The reason they ask for this information is to track the success of their recruitment strategies, for example are they attracting a diverse range of people to apply for their roles. It is not used to make recruitment decisions.
This is valuable information for an employer and may change their recruitment practices in the future, so completing it is important, although not always mandatory.
Sharing information about disability
Telling a perspective employer any information about a disability(s) is a personal choice. It is up to you if, when and how. If you are unsure at any stage, consider what would be the advantage of sharing at that point. If you decide that you want to, think about what would be most relevant for the employer to know at this specific stage of the recruitment process. For more information, see our page on applying with a disability.
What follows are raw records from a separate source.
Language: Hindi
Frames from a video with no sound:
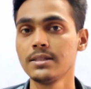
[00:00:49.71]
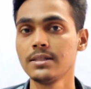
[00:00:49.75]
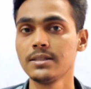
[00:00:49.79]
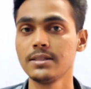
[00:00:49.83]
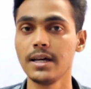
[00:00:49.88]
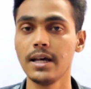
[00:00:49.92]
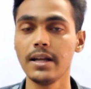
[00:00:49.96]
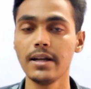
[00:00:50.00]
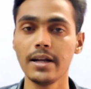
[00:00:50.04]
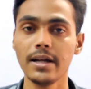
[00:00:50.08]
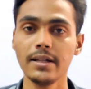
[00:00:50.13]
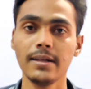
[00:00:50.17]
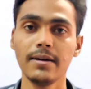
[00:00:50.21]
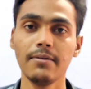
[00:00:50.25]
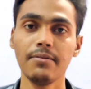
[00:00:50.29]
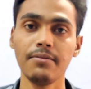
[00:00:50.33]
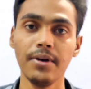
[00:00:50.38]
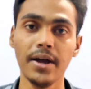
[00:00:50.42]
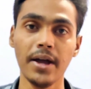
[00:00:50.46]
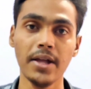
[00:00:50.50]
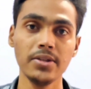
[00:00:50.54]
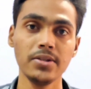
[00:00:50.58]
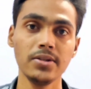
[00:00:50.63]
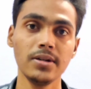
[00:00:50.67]
चल रहा
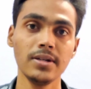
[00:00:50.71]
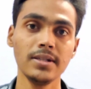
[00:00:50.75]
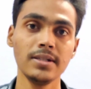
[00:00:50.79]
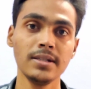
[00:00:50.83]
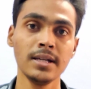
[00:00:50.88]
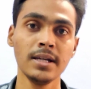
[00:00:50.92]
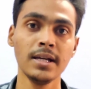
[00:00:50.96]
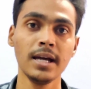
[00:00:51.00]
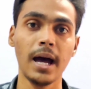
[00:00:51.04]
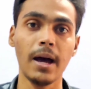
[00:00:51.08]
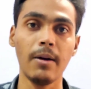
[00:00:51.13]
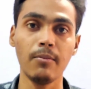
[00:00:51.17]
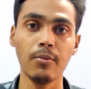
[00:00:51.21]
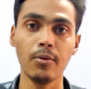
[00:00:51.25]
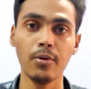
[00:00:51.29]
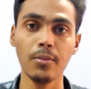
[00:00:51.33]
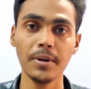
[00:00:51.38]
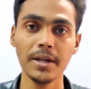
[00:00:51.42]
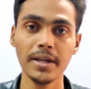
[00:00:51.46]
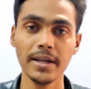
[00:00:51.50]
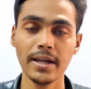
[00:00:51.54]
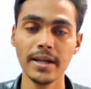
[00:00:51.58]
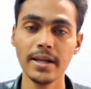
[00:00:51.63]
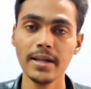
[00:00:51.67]
था चॉइस अब वो
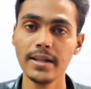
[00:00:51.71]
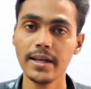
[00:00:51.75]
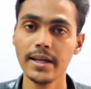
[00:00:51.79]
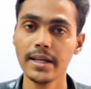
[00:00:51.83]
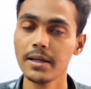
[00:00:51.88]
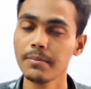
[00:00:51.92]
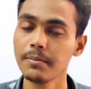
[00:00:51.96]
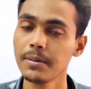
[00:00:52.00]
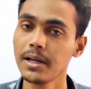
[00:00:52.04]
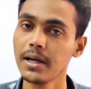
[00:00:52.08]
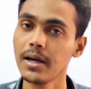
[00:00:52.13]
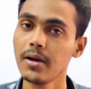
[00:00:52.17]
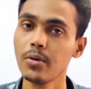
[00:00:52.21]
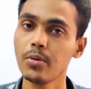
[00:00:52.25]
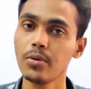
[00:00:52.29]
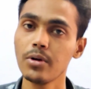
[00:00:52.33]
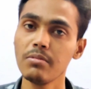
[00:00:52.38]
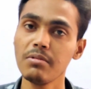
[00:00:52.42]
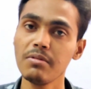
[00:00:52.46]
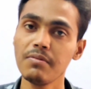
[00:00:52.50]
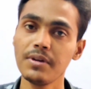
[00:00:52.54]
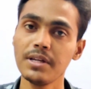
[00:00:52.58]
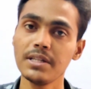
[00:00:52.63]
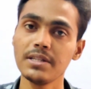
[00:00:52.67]
भी नहीं देखने मिलेगा कोई
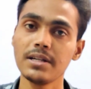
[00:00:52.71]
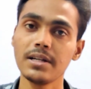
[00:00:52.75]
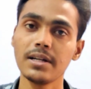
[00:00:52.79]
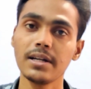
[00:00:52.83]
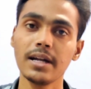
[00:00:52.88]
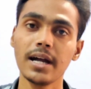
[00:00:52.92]
भी फीचर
What else do I need to consider when completing an application form?
Should I use AI for my application?
For years employers have been using AI systems to screen candidate applications, highlighting keywords to make it easier to shortlist on mass. But now systems like ChatGPT are available to candidates too, so should you use them?
There is no doubt it has its uses, helping with structure, or initial ideas for you to think through and include. But always remember the answers it gives are only as good as the questions you ask. These systems have no contextual awareness, they can’t think critically or assess the reliability of information.
Employers want to know you as an individual to ensure your skills, strengths and values align with their company and the role requirements. So, you may do yourself a disservice if you rely on these systems to write about a very personal topic – you.
You are best placed to sell yourself to an employer, doing this during the application stage will help enormously when you come to interview. People hire candidates they want to work with, so if you remove the personal touch from your application you will end up sounding just like everyone else.